Dies muss in den internationalen Wettbewerb mit den USA und China gestellt werden. Beide Länder stellen schon seit einigen Jahren medizinische Daten anonymisiert der KI-Forschung zur Verfügung (s. oben). Die internationale KI-Forschungsgemeinschaft lebt von einem „Open-source“-Gedanken. Daher wird es nötig sein, bestehende internationale Plattformen wie z. B. PhysioNet.org zu nutzen. So könnten noch besser generalisierende Modelle trainiert werden und ein Daten-Bias während des Trainings von Modellen so gut es geht zu minimieren.

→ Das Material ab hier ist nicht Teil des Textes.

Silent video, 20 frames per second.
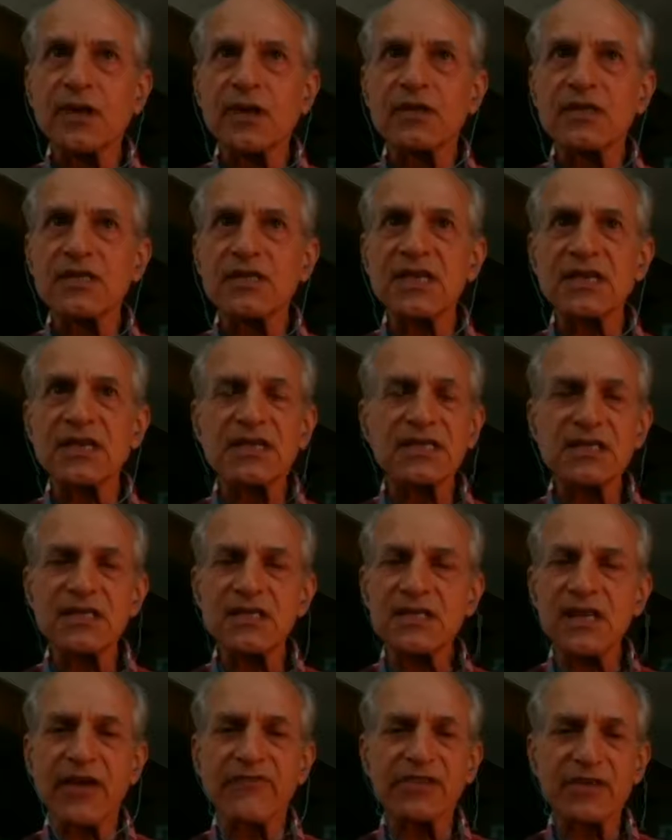
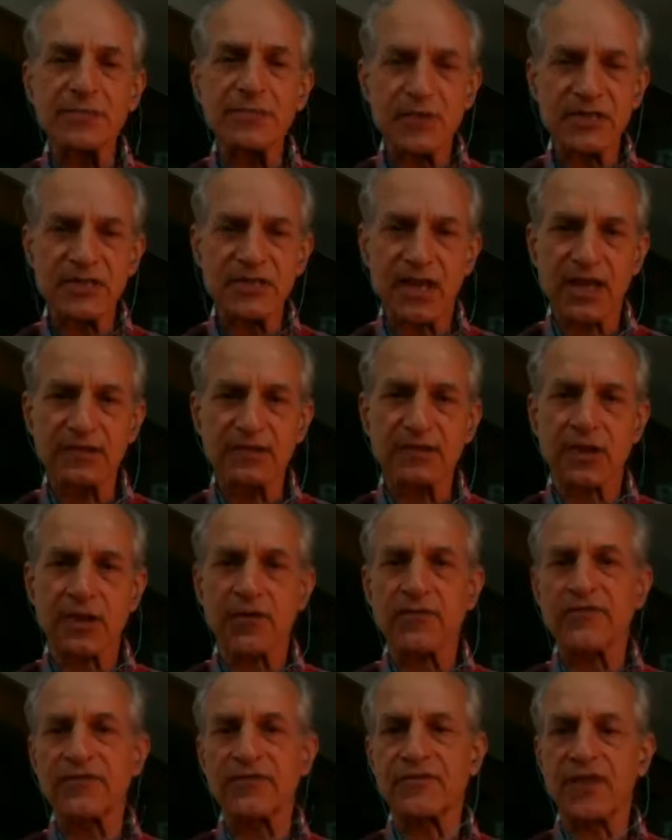60-70%
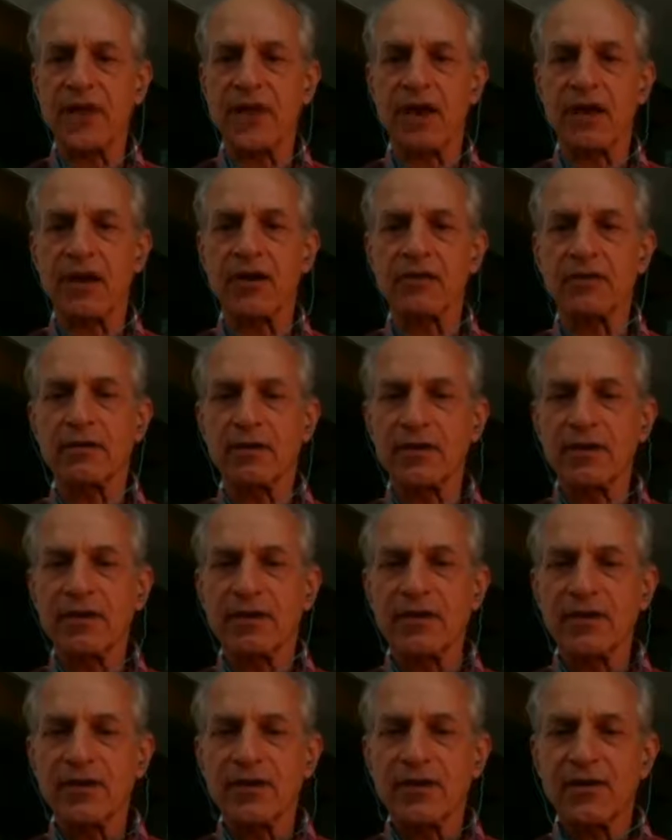of their
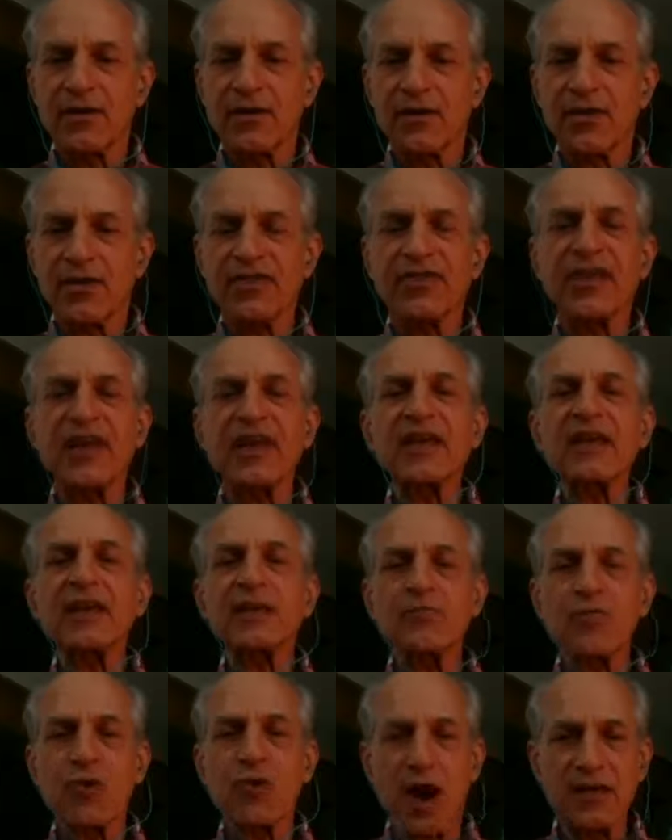
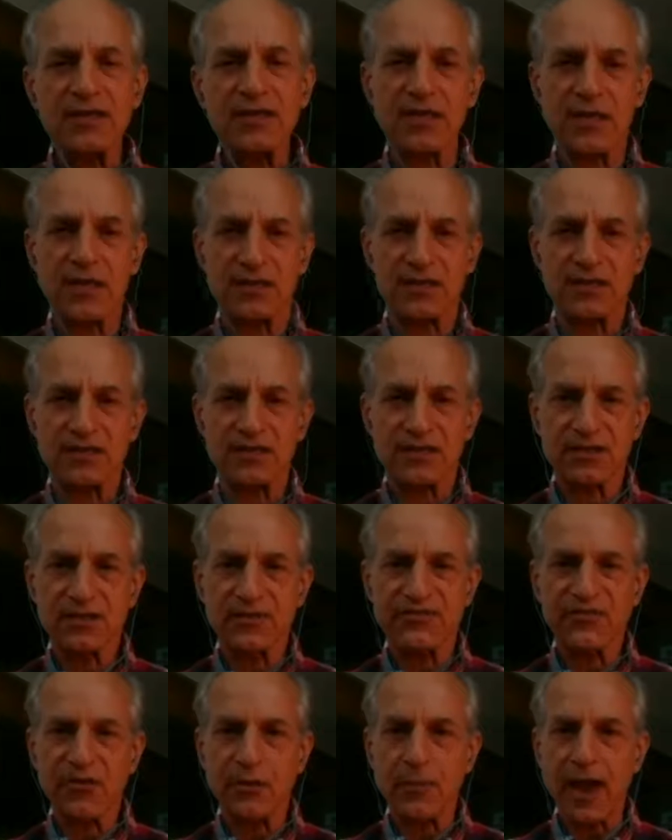thinking process
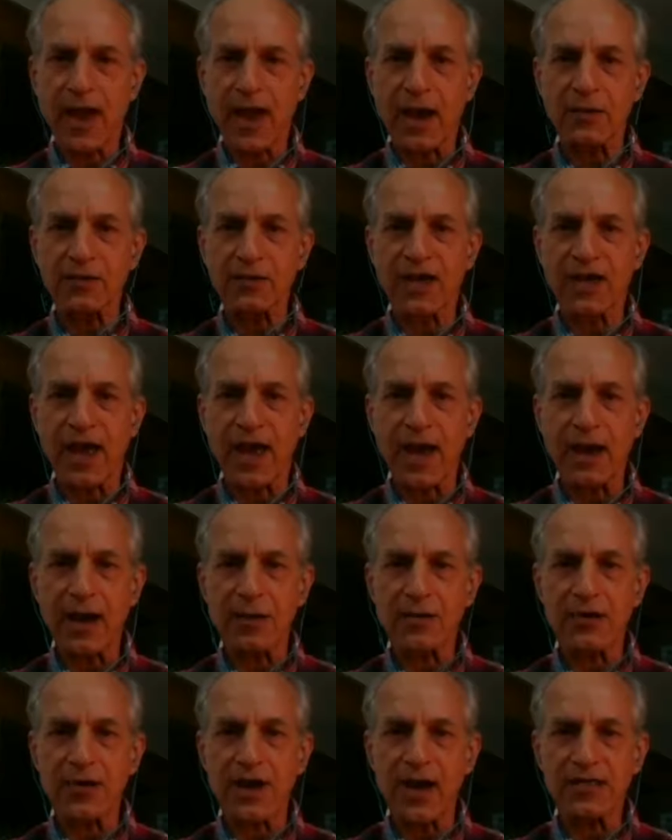from hour to
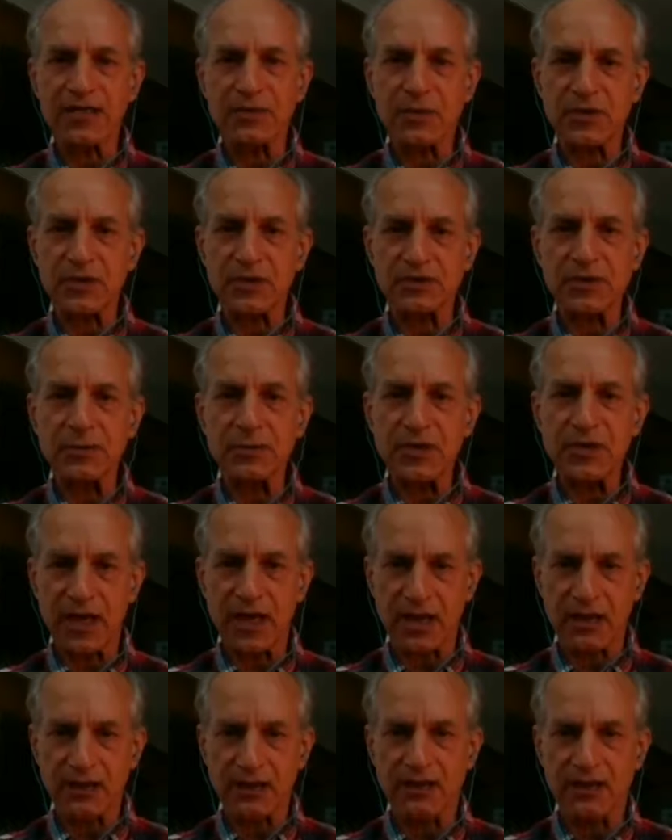hour has been
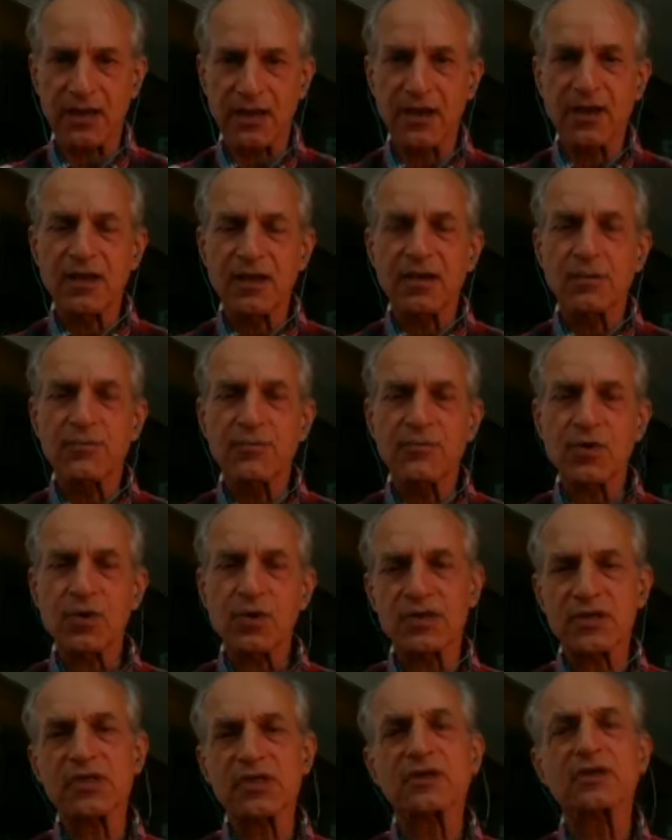eliminated
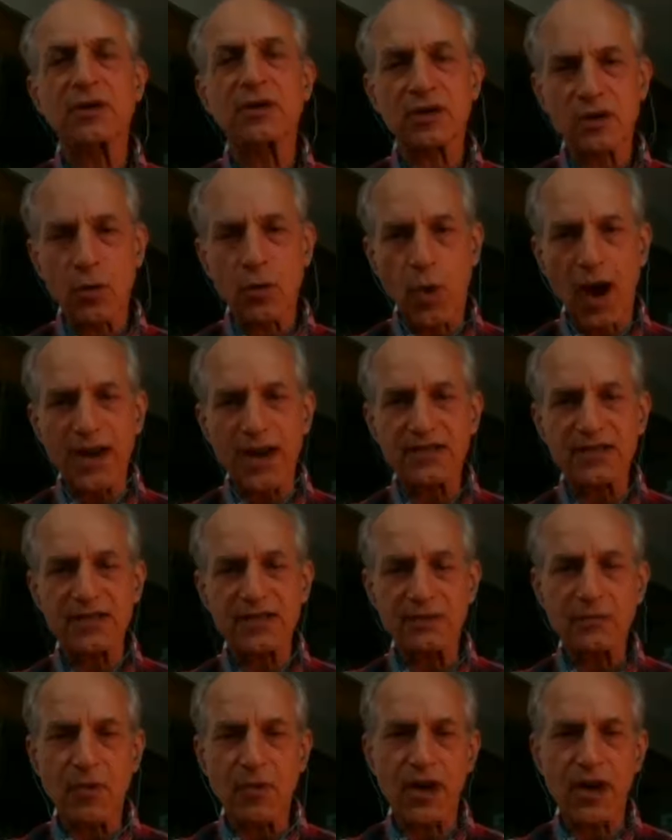because it quiets
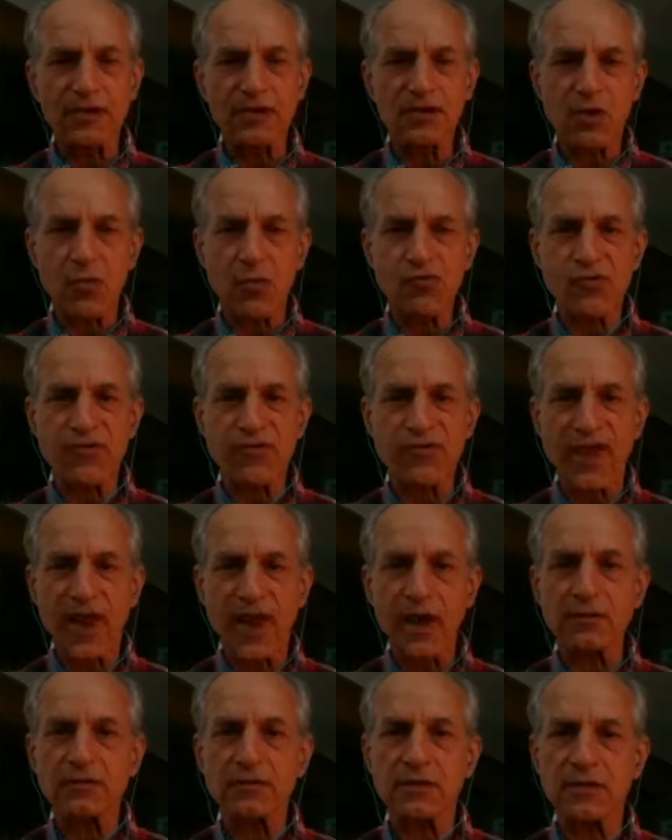the mind so
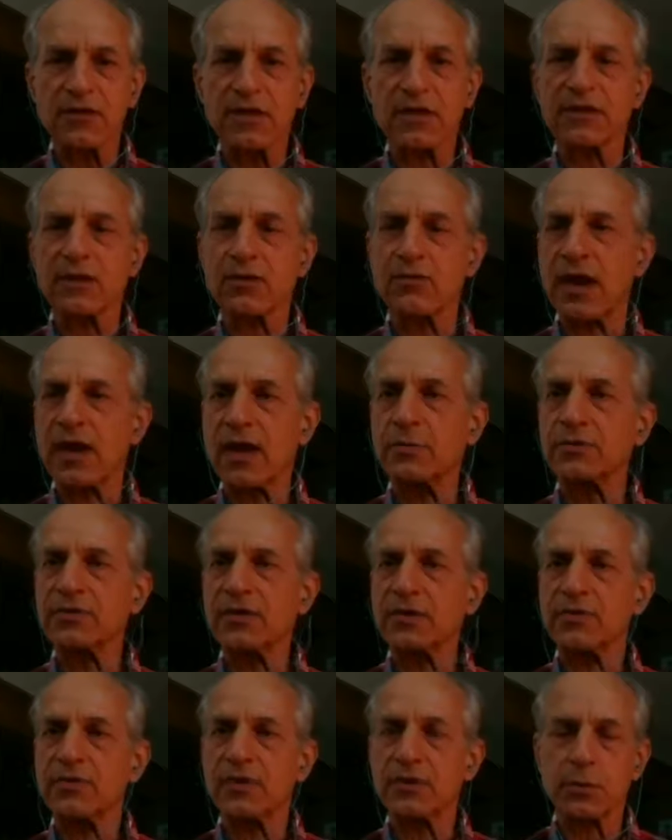profoundly that they're able to
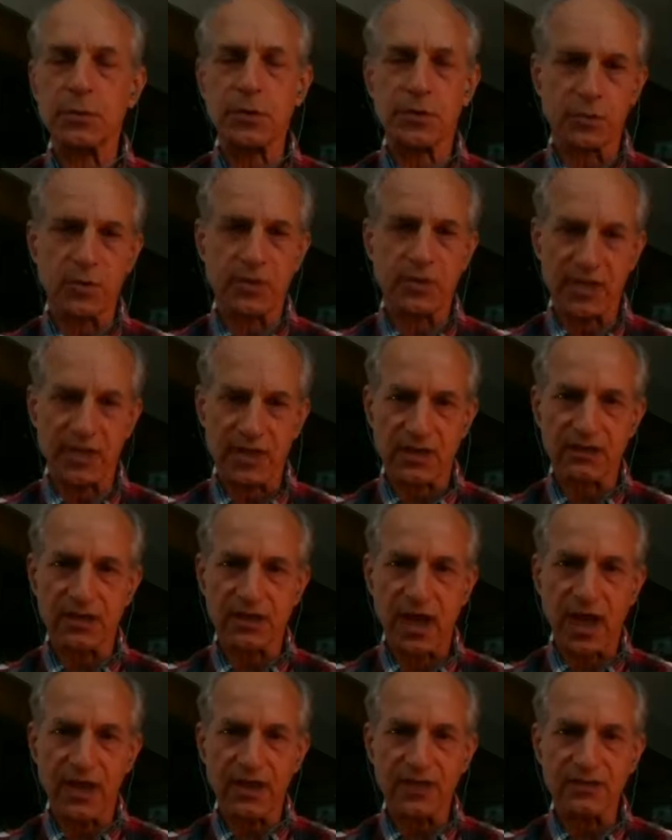be with their
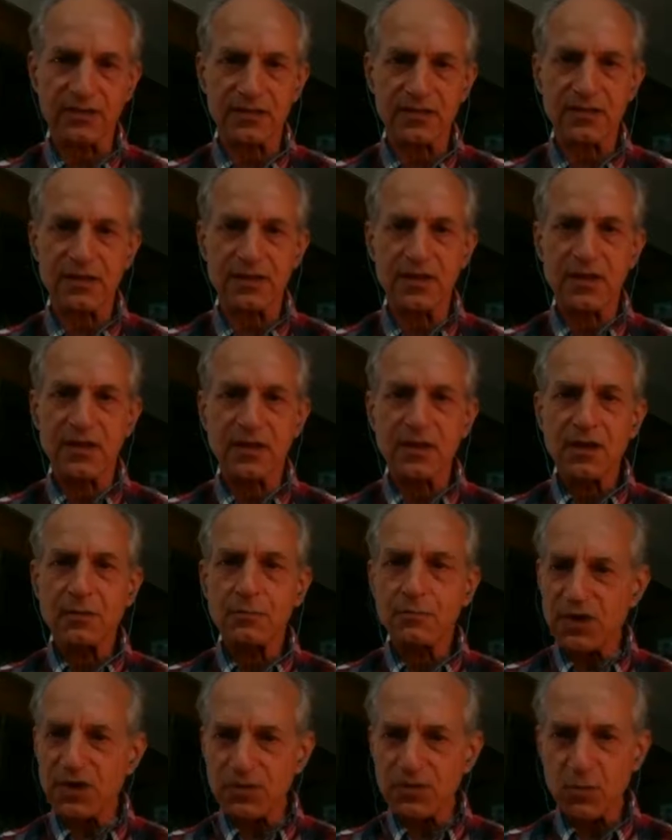clients
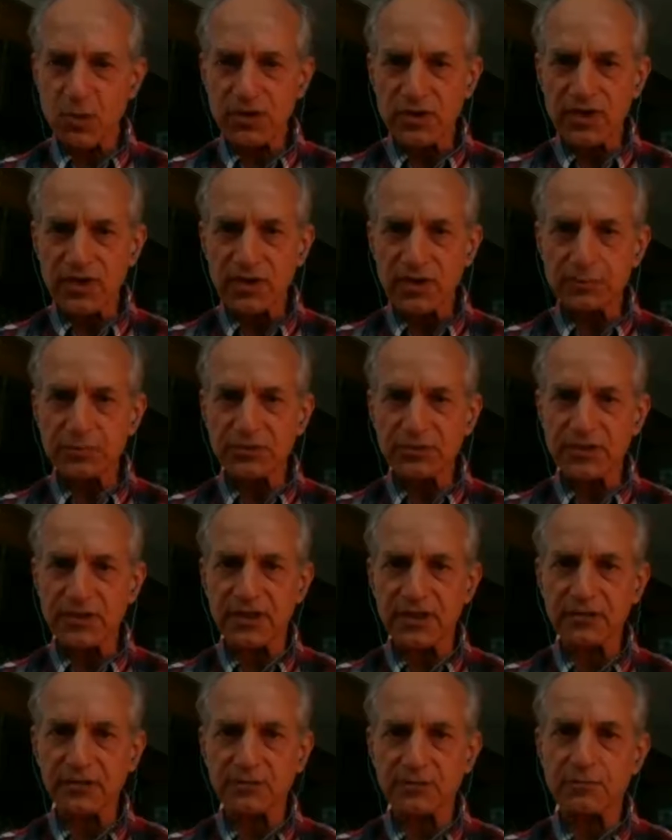much more deeply,
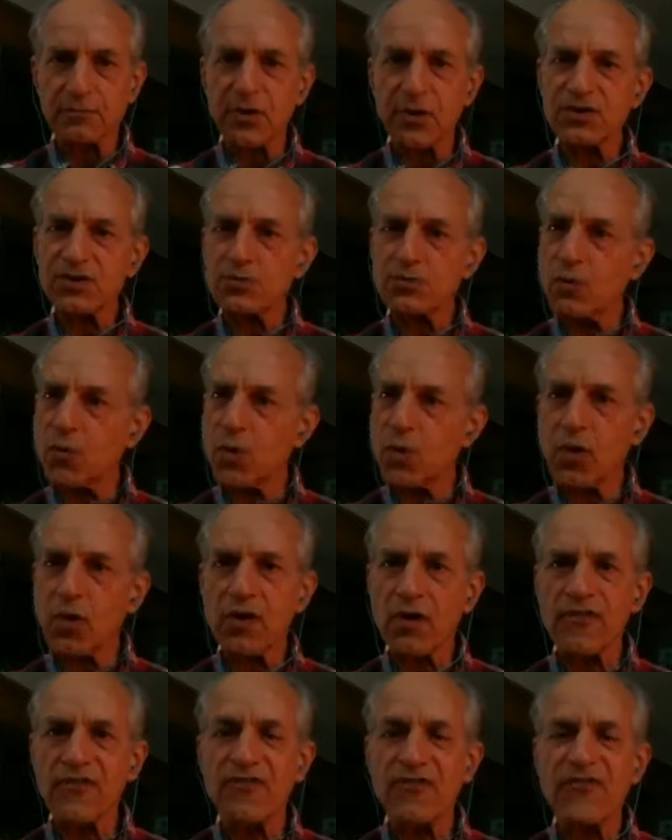much
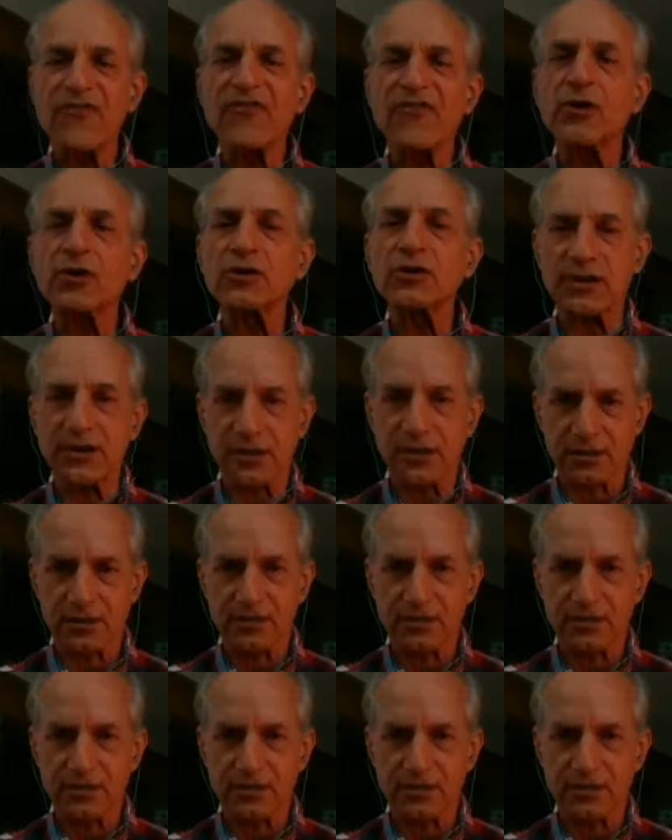more fully.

Für ein „Decision-support“-Tool, welches auf einem KI-Modell basiert, müssen bestehende Gesetze für die Zulassungen von Medizinprodukten geändert werden. Durch die gelernte Information bei laufender Nutzung kann sich das zugrunde liegende Modell für zukünftige Behandlungsempfehlungen ändern. Neue Standards oder Behandlungsansätze in der Therapie müssen in den laufenden Betrieb solcher Software eingepflegt/erlernt werden. Kommerziell angebotene Software muss vor der Anwendung überprüft werden, ob die Vorhersagen sinnvoll sind. Wir sehen hier insbesondere die universitäre Medizin und die universitäre KI-Forschung in der Verantwortung, solche Software zu evaluieren und zu überwachen. Daher ist es neben der Mitentwicklung und Erprobung von KI wichtig, bei dem technischen Fortschritt in der KI-Forschung mitzuhalten. Ansonsten machen wir uns in Deutschland von möglicherweise nicht gut funktionierenden KI-Algorithmen abhängig.

Fazit für die Praxis

  • Die neue datengetriebene Forschung in der Medizin wird letztendlich dem Behandlerteam und dem Patienten zugutekommen.

  • Es wird möglich sein, sich besser in der medizinischen Datenflut zurechtzufinden, Fehler zu minimieren und präzise individuelle Vorhersagen zu treffen.

  • Letztendlich wird die Arbeitszeit am Computer reduziert und es bleibt wieder mehr Zeit für den Patienten.

  • Somit werden wir diese Technik nutzen können, um wieder ein Stück mehr Menschlichkeit in die Behandlung und in die Interaktion mit dem Patienten zurückzubringen.